SORONG- Aturan Organisatoris Dewan Adat Papua (DAP) mempunyai tugas untuk menghimpun aspirasi dari berbagai suku bangsa di Papua Barat yang jumlahnya kurang lebih 52 Suku yang mendiami wilayah Doberay (Kepala Burung).
Hal tersebut diungkapkan ketua DAP Wilayah lll Doberay Paul Finsen Mayor pada seminar Regional Papua yang dilaksankan di aula kantor GKI Sorong (26/1)

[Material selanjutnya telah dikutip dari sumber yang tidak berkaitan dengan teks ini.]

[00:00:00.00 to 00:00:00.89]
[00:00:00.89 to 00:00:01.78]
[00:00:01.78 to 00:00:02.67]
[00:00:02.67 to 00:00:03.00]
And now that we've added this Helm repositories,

“Jika Otsus ini lahir dari rahim kongres Papua II tahun 2000, maka ada wacana untuk menolak hadirnya Otsus di tanah Papua dan harus dibahas kembali dalam Kongres Papua yang akan datang” kata Finsen
Seminar Regional Papua yang dimediator DAP wilayah lll Doberay dengan thema: membedah Undang undang Otsus menurut masyarakat Papua menuju Otsus yang berpihak dan berkeadilan bagi masyarakat Papua
Rektor Sekolah Tinggi Ilmu Hukum (STIH) Manokwari, Dr.Filep Wamafma ,SH.,M.Hum.,C.L.A dalam pemaparan materinya mengatakan bahwa, Undang-undang Otonomi Khusus ini ibarat kontrak antara Pemerintah Jakarta dan Papua saat rakyat Papua sejak tahun 2000 terjadi gejolak rakyat yang ingin memisahkan diri dari NKRI hingga lahirlah Undang-undang Nomor 21 tahun 2001.

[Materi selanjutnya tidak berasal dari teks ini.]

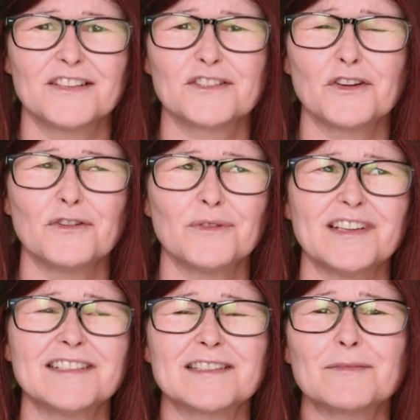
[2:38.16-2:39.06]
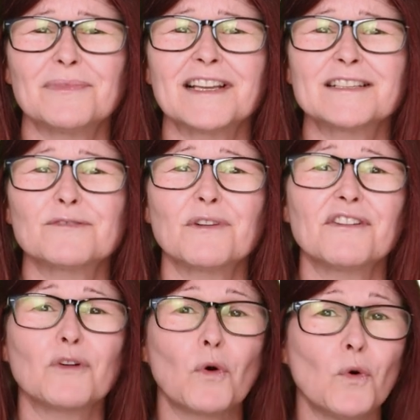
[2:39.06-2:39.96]
So it's the place
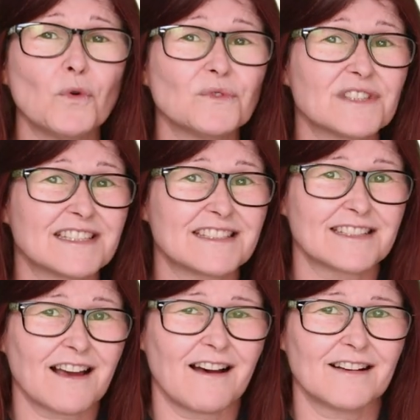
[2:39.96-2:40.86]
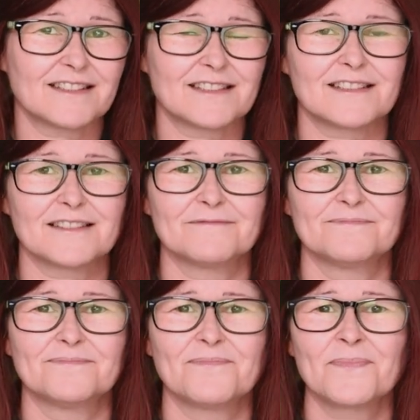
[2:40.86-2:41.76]
where it all starts.
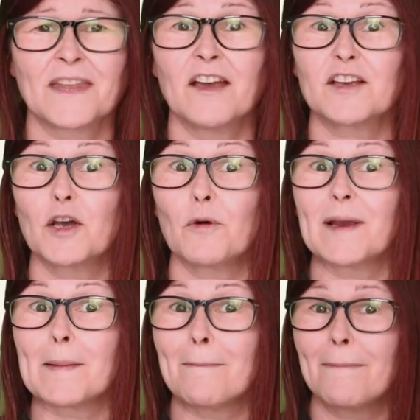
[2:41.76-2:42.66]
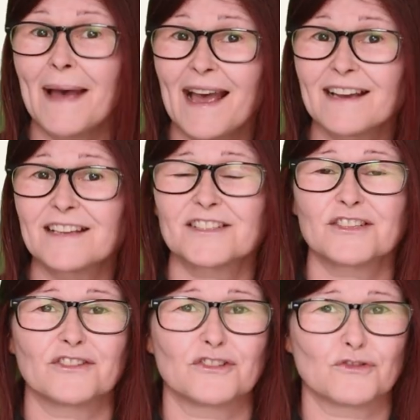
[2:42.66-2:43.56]
Going back
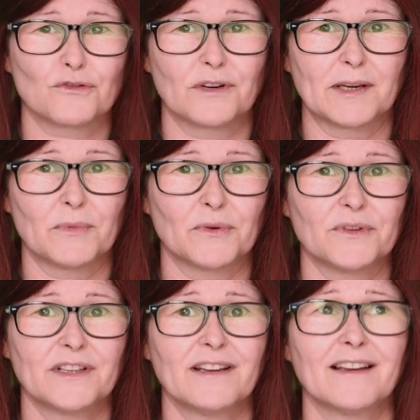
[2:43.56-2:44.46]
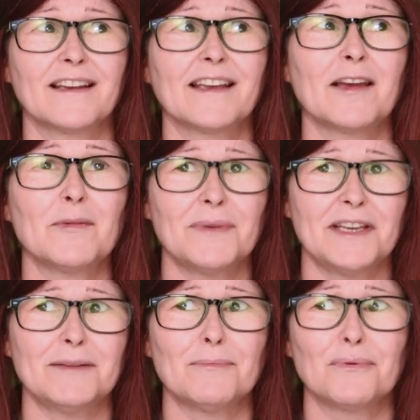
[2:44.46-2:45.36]
to the drawing board can
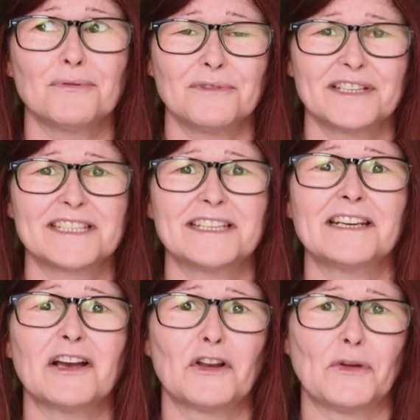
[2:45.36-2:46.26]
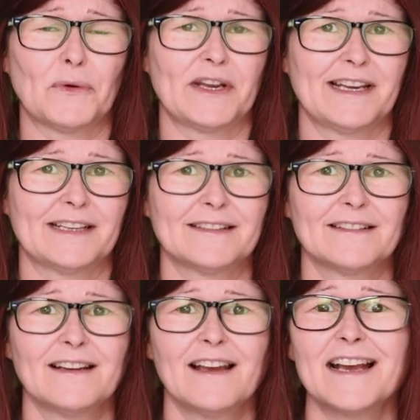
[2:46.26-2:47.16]
be pretty annoying,
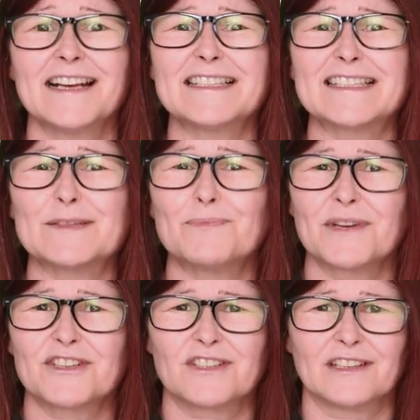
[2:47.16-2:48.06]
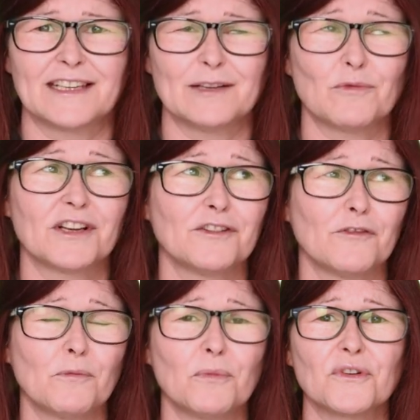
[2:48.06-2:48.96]
especially when
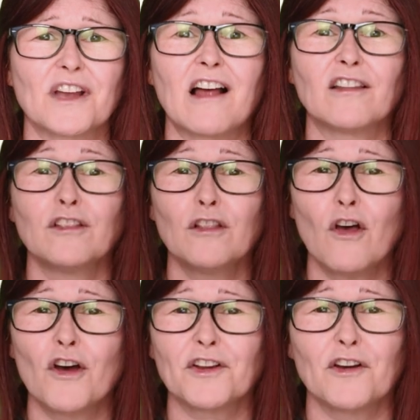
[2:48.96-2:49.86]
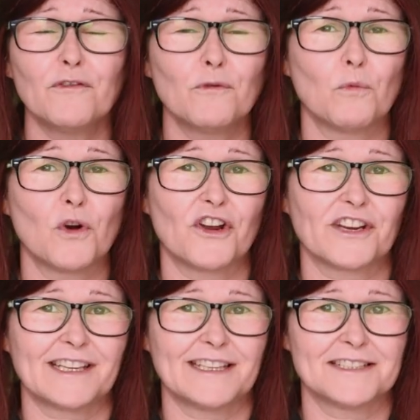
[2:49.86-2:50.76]
you've put a lot of
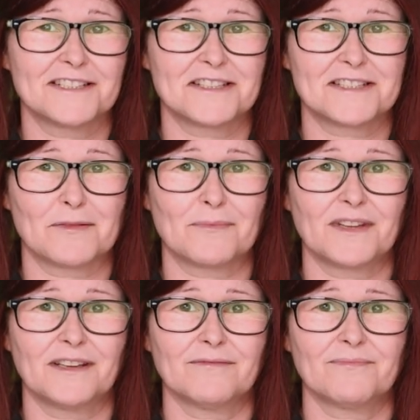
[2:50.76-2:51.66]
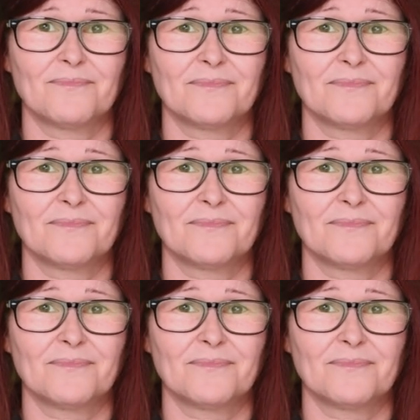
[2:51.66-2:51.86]
work into something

Filep menilai bahwa dalam pelaksanaannya terjadi begitu banyak kejanggalan namun selaku akademisi, tidak bisa menghindar dari kenyataan harus ikut dan turut berperan dalam melakukan fungsi Tri Dharma Perguruan Tinggi, Pendidikan, Penelitian dan Pengabdian kepada Masyarakat dalam melahirkan konsep-konsep strategis untuk mencari win-win solution sesuai keahlian akademiknya.
Pada seminar tersebut, antusias peserta dari perwakilan Tokoh Adat, Tokoh Agama, Tokoh Perempuan, Tokoh Pemuda dan Mahasiswa banyak memberikan saran dan masukan.
Menyikapi hal tersebut Ketua Dewan Adat Papua Wilayah III Doberay, Paul F.Mayor mengatakan bahwa pihaknya akan terus melakukan seminar, Sosialisasi seputar berhasil tidaknya Undang-undang Otsus di Tanah Papua.